What to work on » The response must be the exact lines from the line holding "(1152.56 s to 1153.56 s)" through the end of the entries, with no pictures and nothing else.

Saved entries
# # # # # # #
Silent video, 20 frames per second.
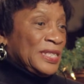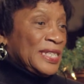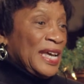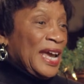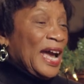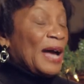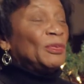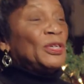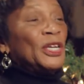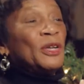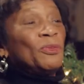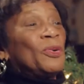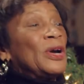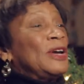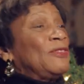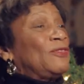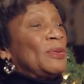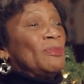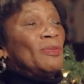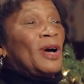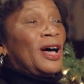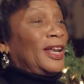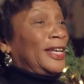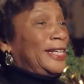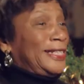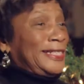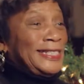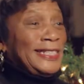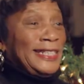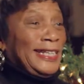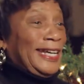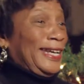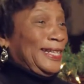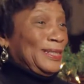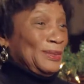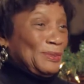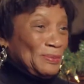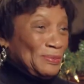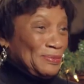say, I'm going to pray for Molly today.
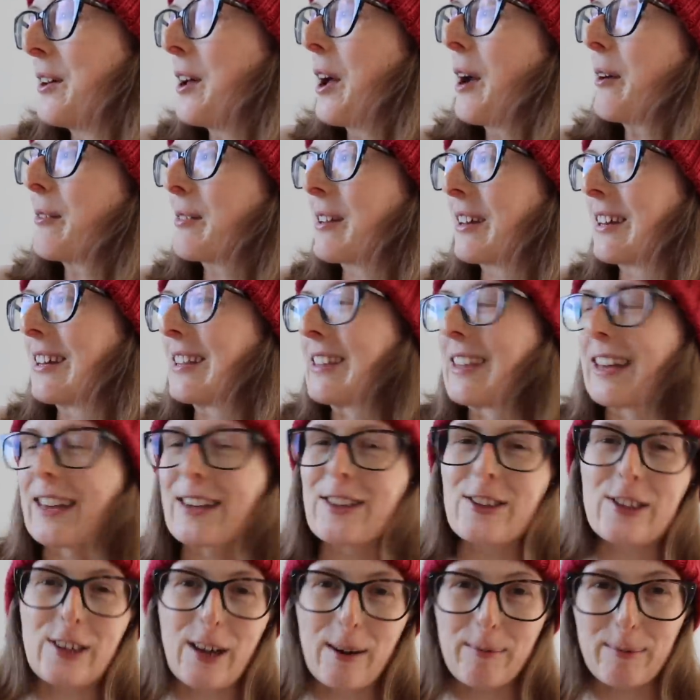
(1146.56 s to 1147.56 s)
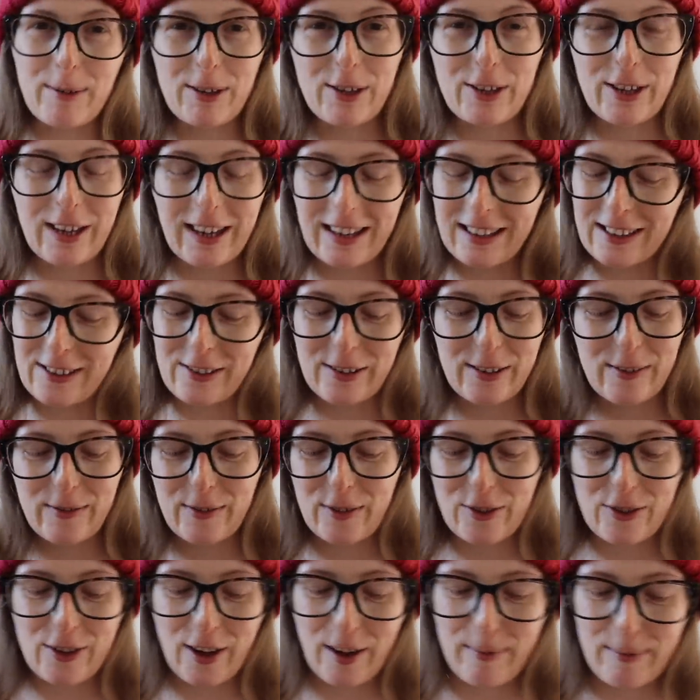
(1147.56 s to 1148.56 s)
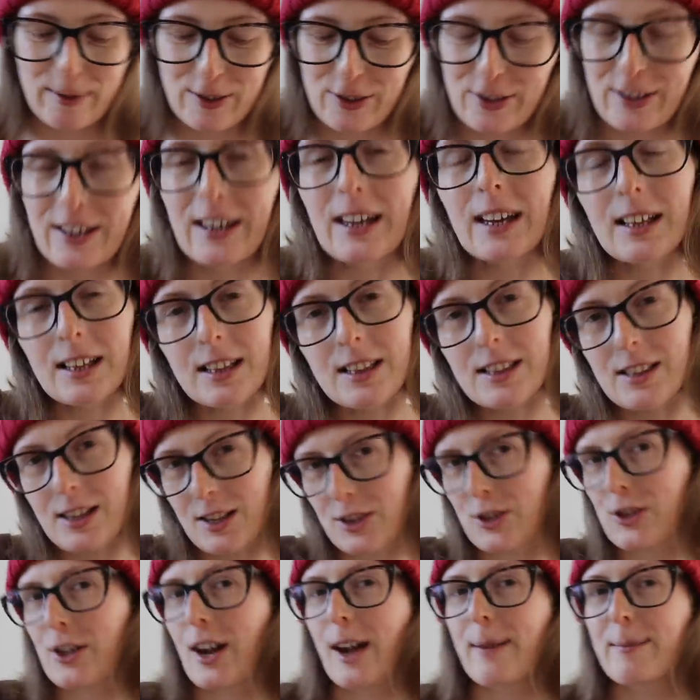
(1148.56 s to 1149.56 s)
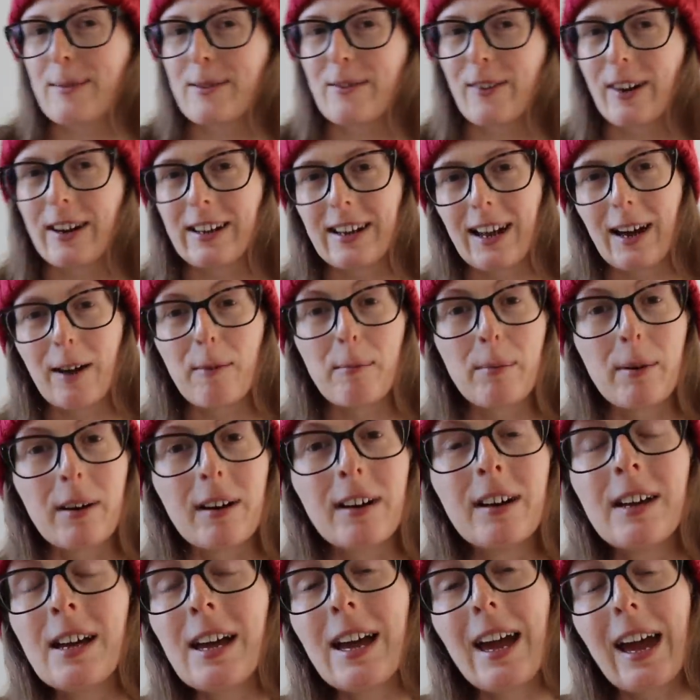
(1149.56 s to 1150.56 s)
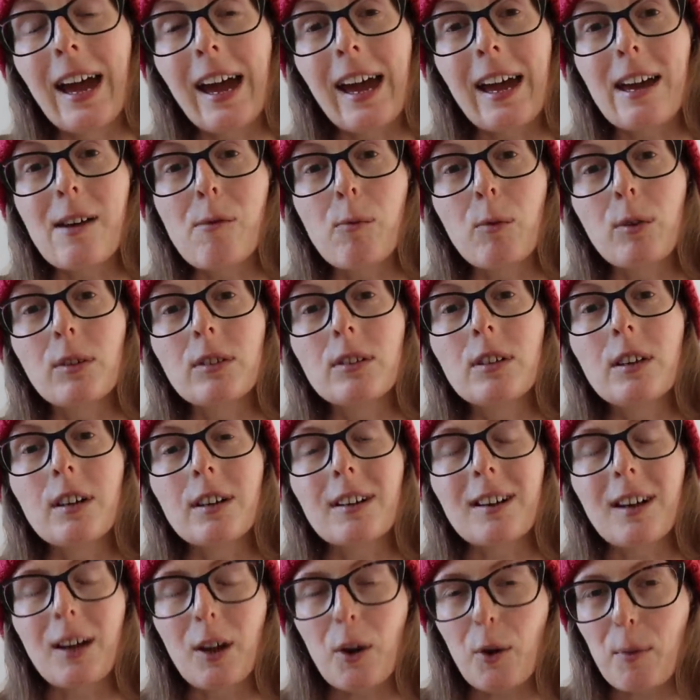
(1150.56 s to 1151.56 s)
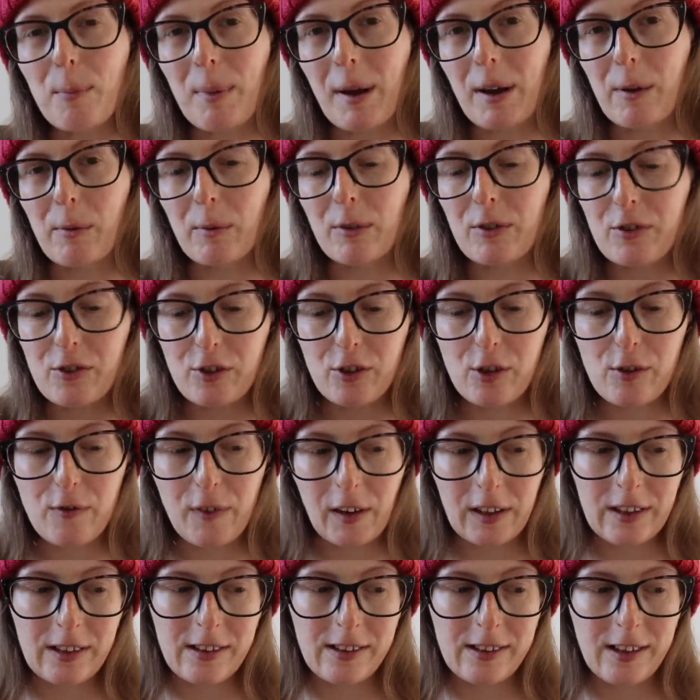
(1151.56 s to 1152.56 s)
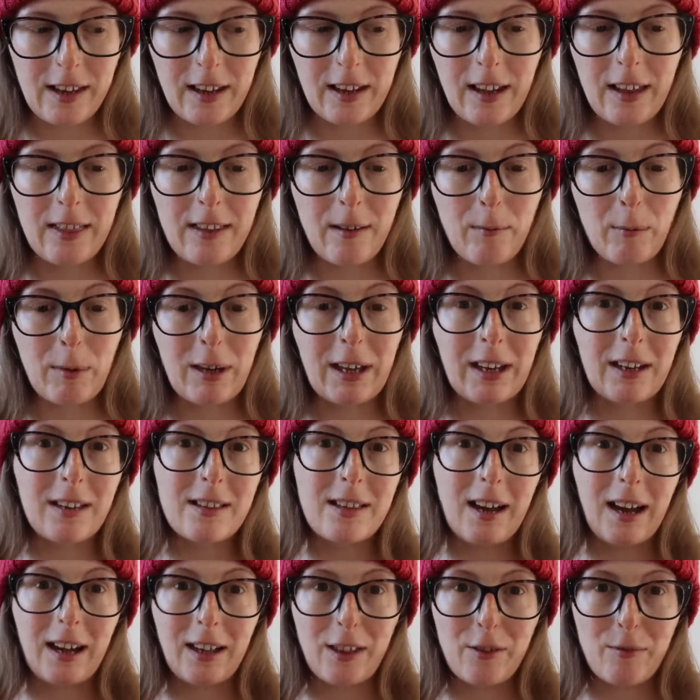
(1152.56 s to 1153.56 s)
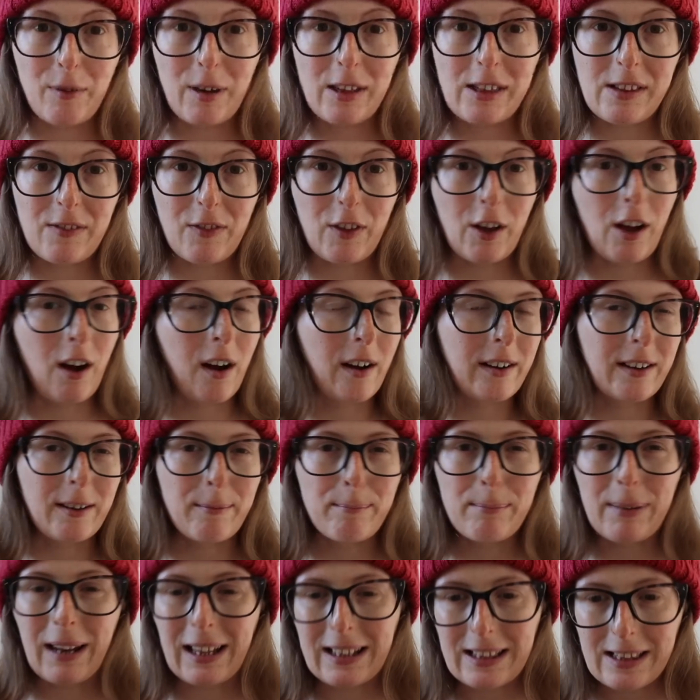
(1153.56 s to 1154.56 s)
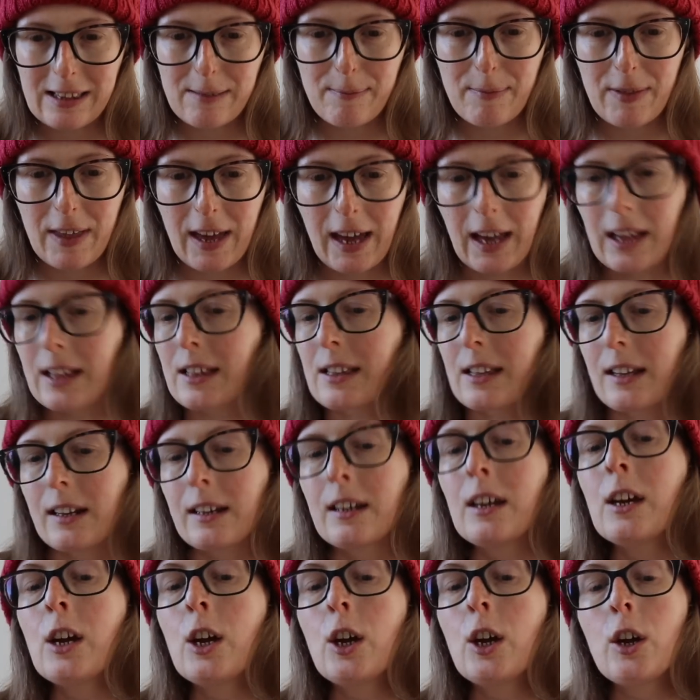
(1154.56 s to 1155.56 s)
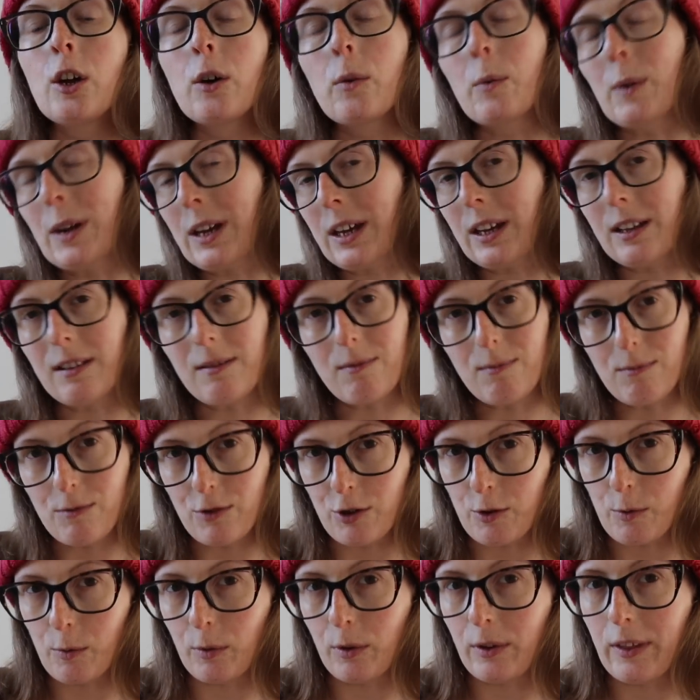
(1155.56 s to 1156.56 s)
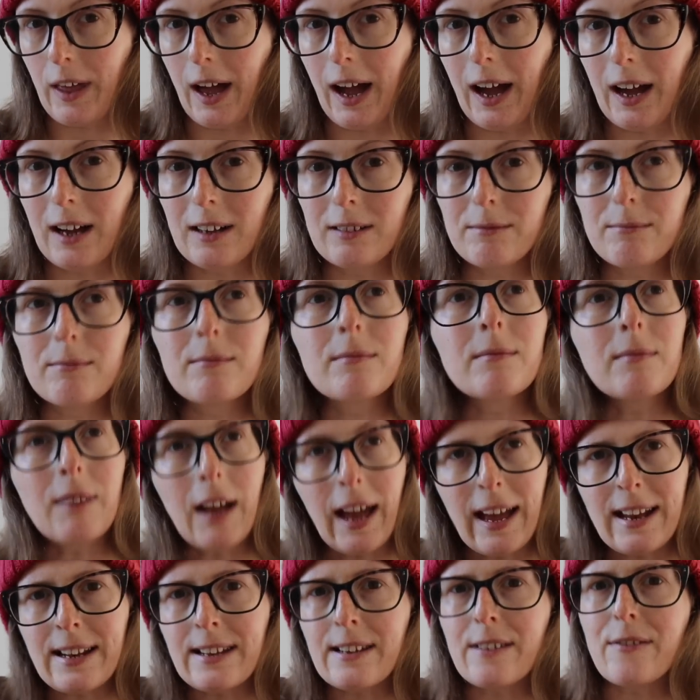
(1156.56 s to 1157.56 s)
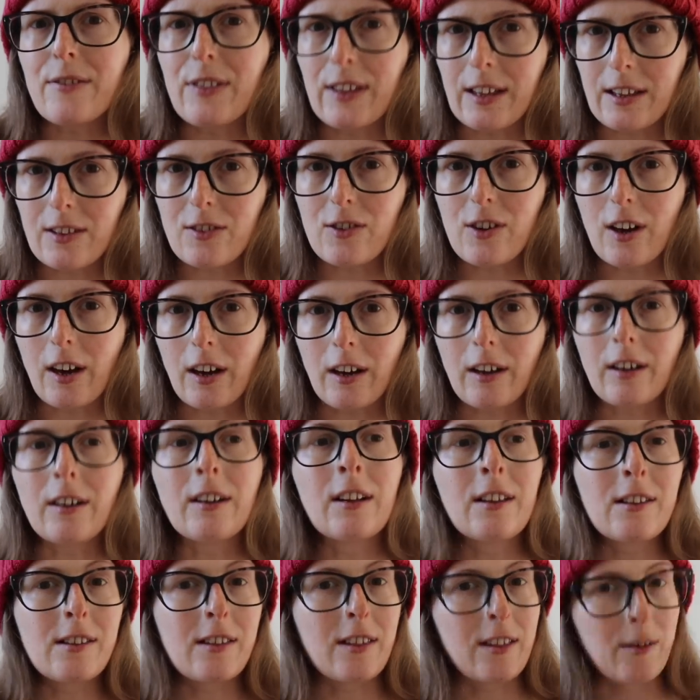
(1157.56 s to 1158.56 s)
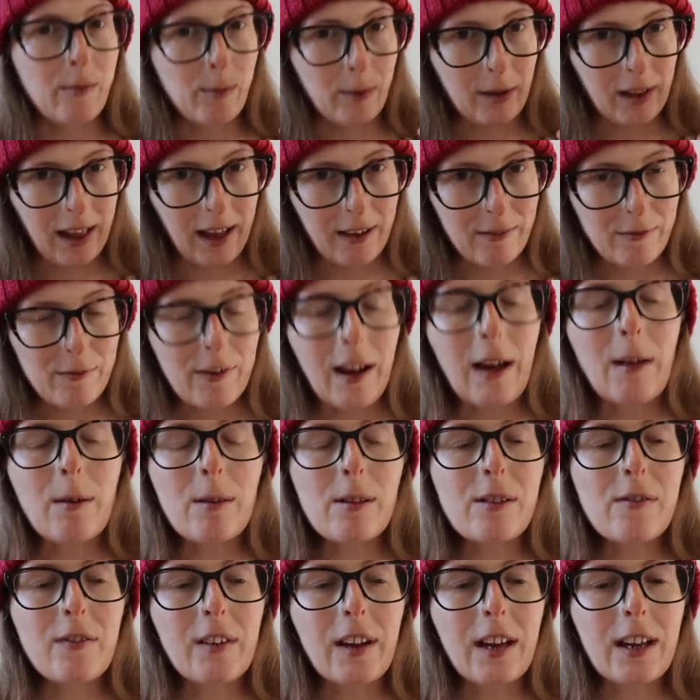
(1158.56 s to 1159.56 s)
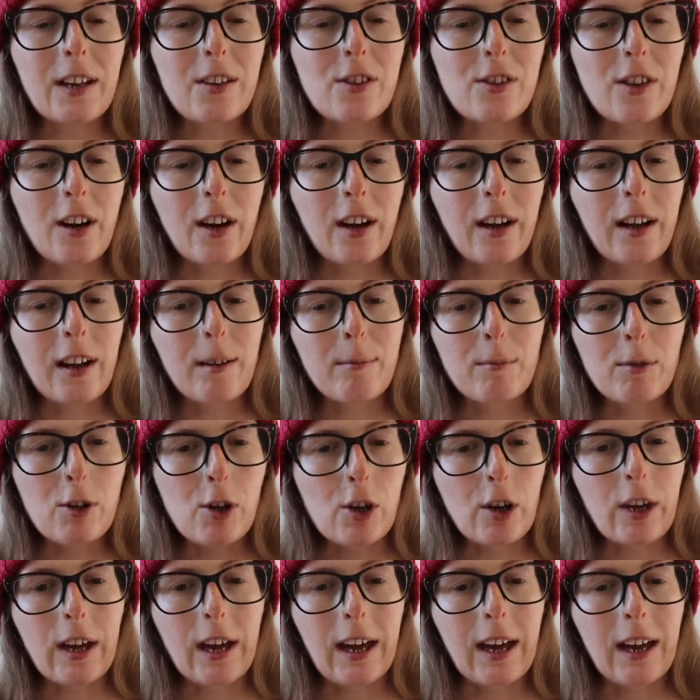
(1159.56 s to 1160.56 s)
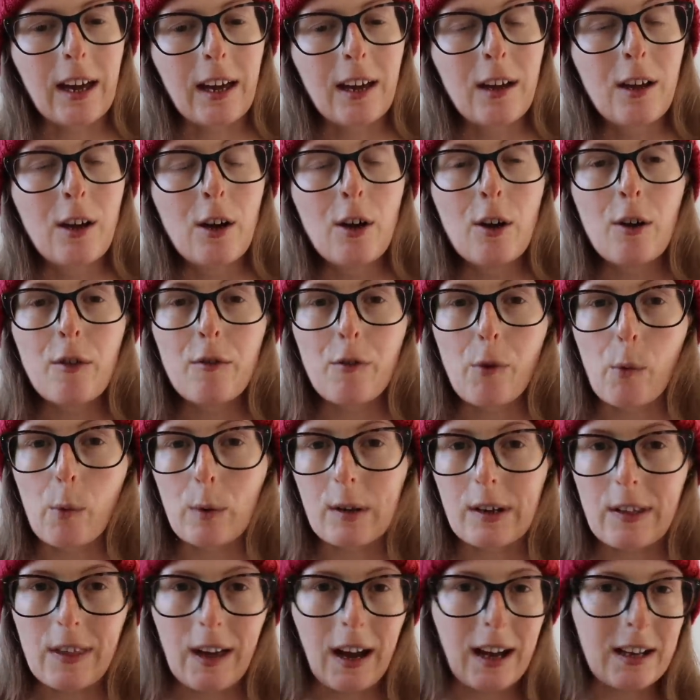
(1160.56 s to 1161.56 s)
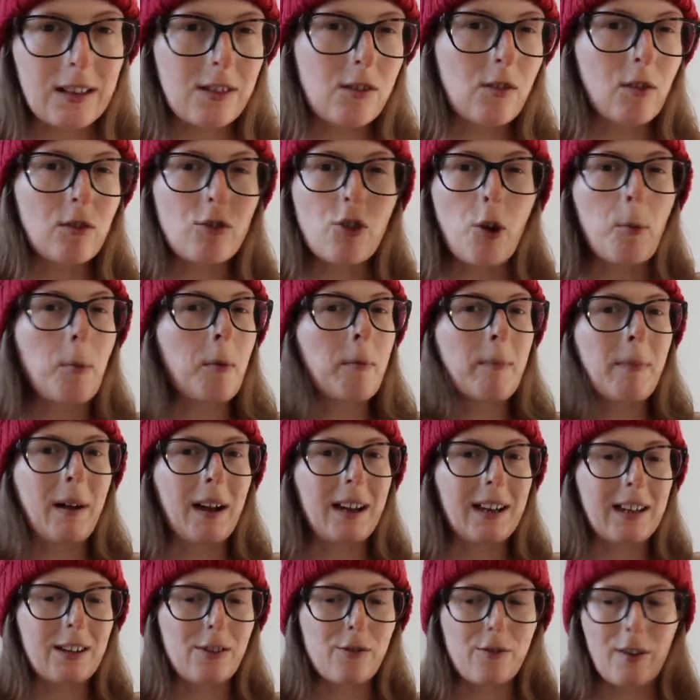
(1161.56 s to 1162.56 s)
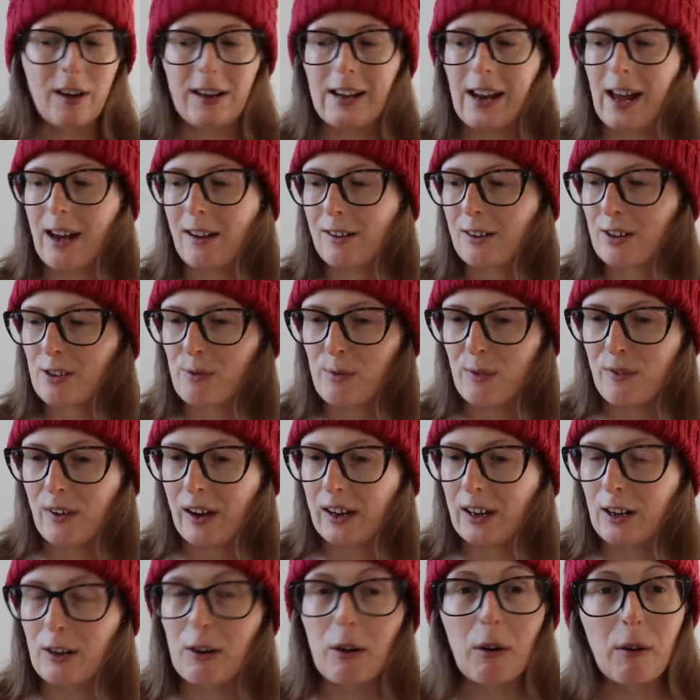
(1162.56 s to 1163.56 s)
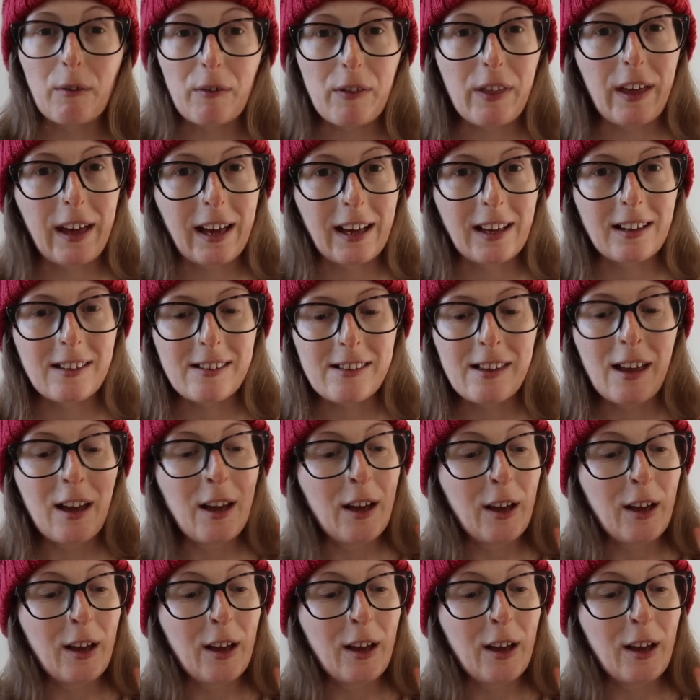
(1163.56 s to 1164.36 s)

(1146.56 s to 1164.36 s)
I was gonna say shabby chic, it's not even shabby chic, it's shabby right now, but it will look a lot better once the new fence is in, and then we can attack the rest of the garden and plant some things, and we can do all that end of this year so that we'll have flowers for next year, and I'm looking forward to that. It's not top of my list right now because we've had a lot of things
# # # # # # #
Reply to the task »
(1152.56 s to 1153.56 s)
(1153.56 s to 1154.56 s)
(1154.56 s to 1155.56 s)
(1155.56 s to 1156.56 s)
(1156.56 s to 1157.56 s)
(1157.56 s to 1158.56 s)
(1158.56 s to 1159.56 s)
(1159.56 s to 1160.56 s)
(1160.56 s to 1161.56 s)
(1161.56 s to 1162.56 s)
(1162.56 s to 1163.56 s)
(1163.56 s to 1164.36 s)

(1146.56 s to 1164.36 s)
I was gonna say shabby chic, it's not even shabby chic, it's shabby right now, but it will look a lot better once the new fence is in, and then we can attack the rest of the garden and plant some things, and we can do all that end of this year so that we'll have flowers for next year, and I'm looking forward to that. It's not top of my list right now because we've had a lot of things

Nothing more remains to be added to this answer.